Oltre all'anno perso, alla difficoltà di sostenere gli esami, al dibattito su promossi o bocciati, all'orizzonte si profila un settembre in cui i ragazzi andranno a scuola a giorni alterni. Come le auto a targhe alterne nei giorni di smog. 
La cosa grave è l'atteggiamento adultocentrico mostrato dalle istituzioni, che si è purtroppo visto anche nelle piccole cose (per esempio vietando la vendita di articoli di cancelleria nei supermercati, come a voler sottolineare la secondarietà dei bambini e della didattica).
La dad è stata necessaria per fare un po' la supplente della scuola ma ha mostrato tutti i suoi limiti: i collegamenti che vanno e vengono, l'audio intermittente, le parole spezzate, l'impossibilità dell'insegnante di tenere sott'occhio la sua classe per carpirne il livello di attenzione... E' chiaro che un tecnologico surrogato di scuola, nel lungo periodo, non basta.
L'origine del termine didattica affonda le sue radici nel greco antico didàskein che sta a indicare l'acquisizione della pratica dell'insegnamento e del mostrare; scuola invece deriva dal greco scholé e significa tempo libero, da interpretare come una liberazione della dimensione del tempo dal lavoro servile per dedicarsi a più nobili attività. Ne possiamo dedurre che la scuola da sempre non è imparare meccanicamente delle nozioni, versate a imbuto nelle menti dei ragazzi, ma è un luogo dove plasmare quelle stesse menti attraverso la socializzazione (orizzontale, quindi l'importantissima interazione coi compagni, e verticale, il prezioso rapporto con l'insegnante) e la sperimentazione.

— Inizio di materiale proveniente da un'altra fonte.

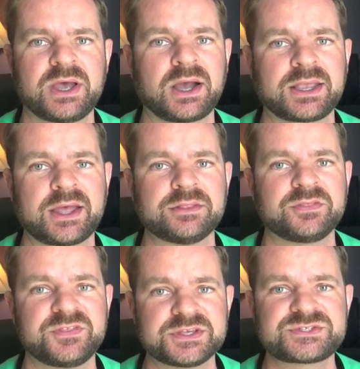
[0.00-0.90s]
Again,
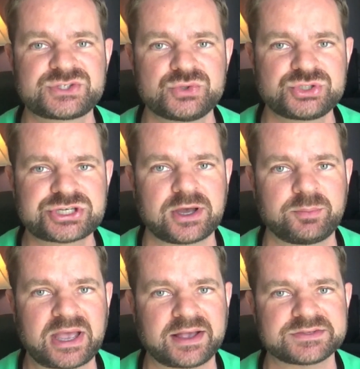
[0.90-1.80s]
this too shall
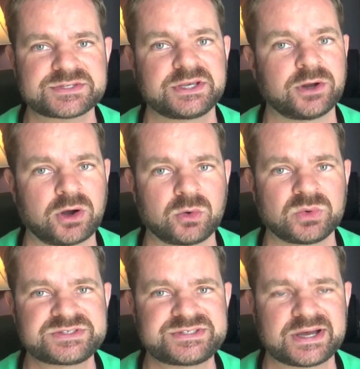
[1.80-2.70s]
pass. It
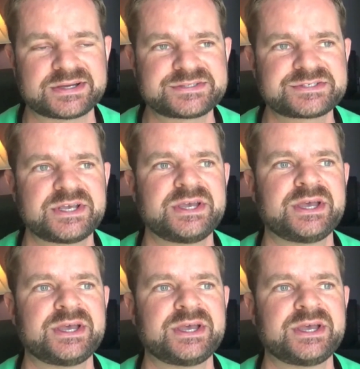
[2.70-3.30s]
always does.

Credo che gli insegnanti abbiano dovuto gestire, unitamente ai genitori, una situazione molto difficile, e sono certa che abbiano lavorato con grande abnegazione (incluse le maestre di nido, che si sono date da fare per proporre attività a distanza per i nostri piccolissimi, privati dello spazio dell'asilo) ma bisogna ritornare in aula, o in cortile, bisogna ricreare uno spazio- scuola al più presto! La scuola all'aperto potrebbe essere una possibilità concreta per scongiurare il pericolo di contagio, oppure si potrebbe pensare a piccole classi a orari differenti, come già sta avvenendo nella vicina Svizzera, per poter rispettare la distanza di sicurezza.
Che fare nel frattempo, però, per evitare che questa didattica a distanza resti distante in tutti i sensi dagli obiettivi educativi?
Fintanto che le scuole rimarranno chiuse, credo che gioverebbe un approccio più montessoriano alla dad: l'insegnante fornisce delle linee guida, lasciando poi il bambino libero di sperimentare un'attività anche da solo... Immagino quindi la realizzazione di un piccolo esperimento scientifico, il prendersi cura di una piantina, il recitare a voce alta un testo o una poesia travestendosi da un celebre personaggio, insomma, idee che puntino a stimolare l'alunno anziché riempirlo di compiti. E' possibile che idee brillanti siano già state messe in pratica, anzi, ne sono certa: chi meglio degli insegnanti sa mettere in campo resilienza e creatività?